The idea is that you only really need one loop statement, because it’s just a matter of using if and break in the right spots. It is completely identical to the common C/C++ idiom below, just a little more obvious to the novice coder.

   for (;;) { 
      // statements 
   } 

For example, a while loop is just:

   loop { 
      if ( ! condition ) break; 
      // statements 
   } 

A do-while is simply:

   loop { 
      // statements 
      if ( ! condition ) break; 
   } 

A C-style for loop is more complex to code, but one could argue, quite a bit easier for the uninitiated programmer to read and understand, because you don’t have to know anything about the semantics of a for statement to see when the condition is checked and when the increment happens. It does get a bit messy if you have a continue, since you have to remember to increment before you continue.

   [initializer] 
   loop { 
      if ( ! condition ) break; 
      // statements 
      [increment] 
   } 

The generic infinite loop isn’t a convenient replacement for the foreach constructs found in some modern languages, and in fact, loop is not a great replacement for the counter-based for loops found in older languages such as Pascal and Cobol.
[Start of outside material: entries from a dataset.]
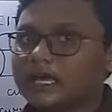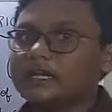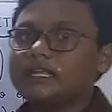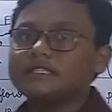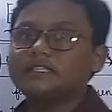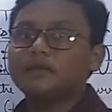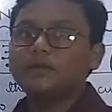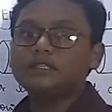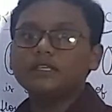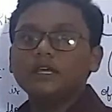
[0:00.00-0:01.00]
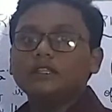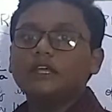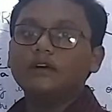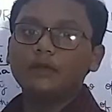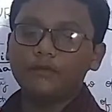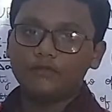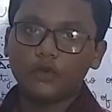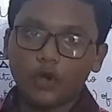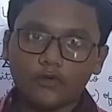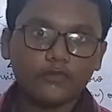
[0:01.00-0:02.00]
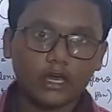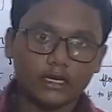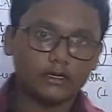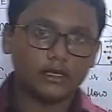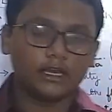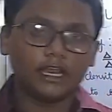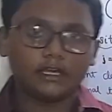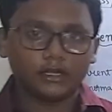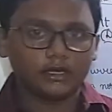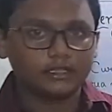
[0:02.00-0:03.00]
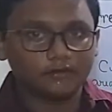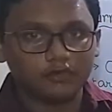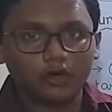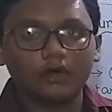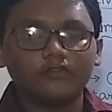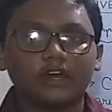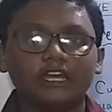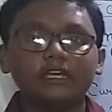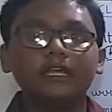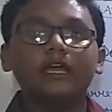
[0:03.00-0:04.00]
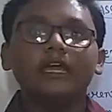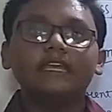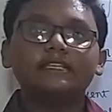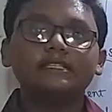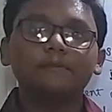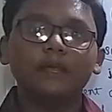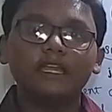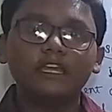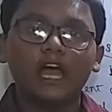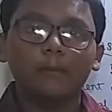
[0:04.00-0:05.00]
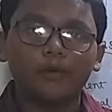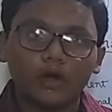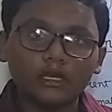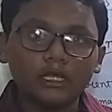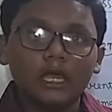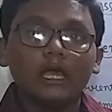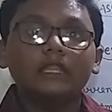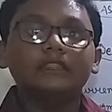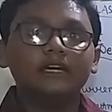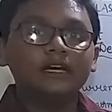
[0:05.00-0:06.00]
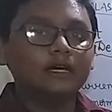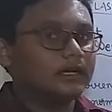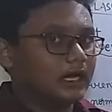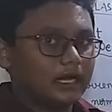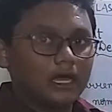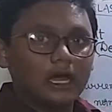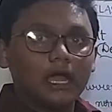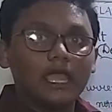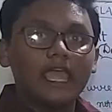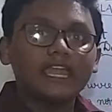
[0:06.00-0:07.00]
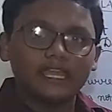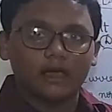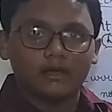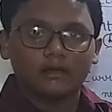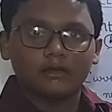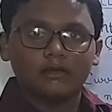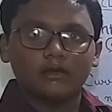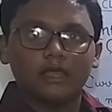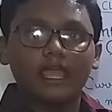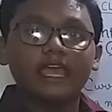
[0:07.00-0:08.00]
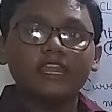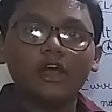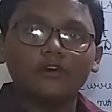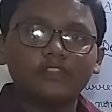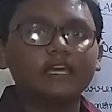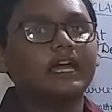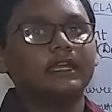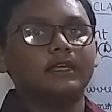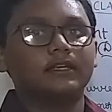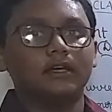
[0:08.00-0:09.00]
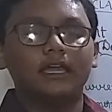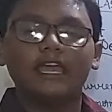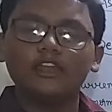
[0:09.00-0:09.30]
current density means the flow of current rate. The flow of current, it is depending upon the area of the conductor,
While Slick-C can never abandon traditional looping constructs entirely, this does give you a glimpse of what a truly bare-bones language could do. In fact, such a language could go one step further, and introduce a once block. This would allow break statements, but no continue statements. Some of you will recognize this as the equivelent to the do-while-false idiom.

   once { 
      // statements 
   } 

Conclusion

These constructs, loop and once are no advancements in the state of the art, they are just alternate, simpler ways to write code. Novice coders will welcome the simplicity. Experienced programmers will shrug it off as just another way to do the same thing they have been doing for decades, and are likely to even complain that it introduces more complexity since it is yet another new statement type. What loop does accomplish is making good on the promise of making code easy to write, read, and understand.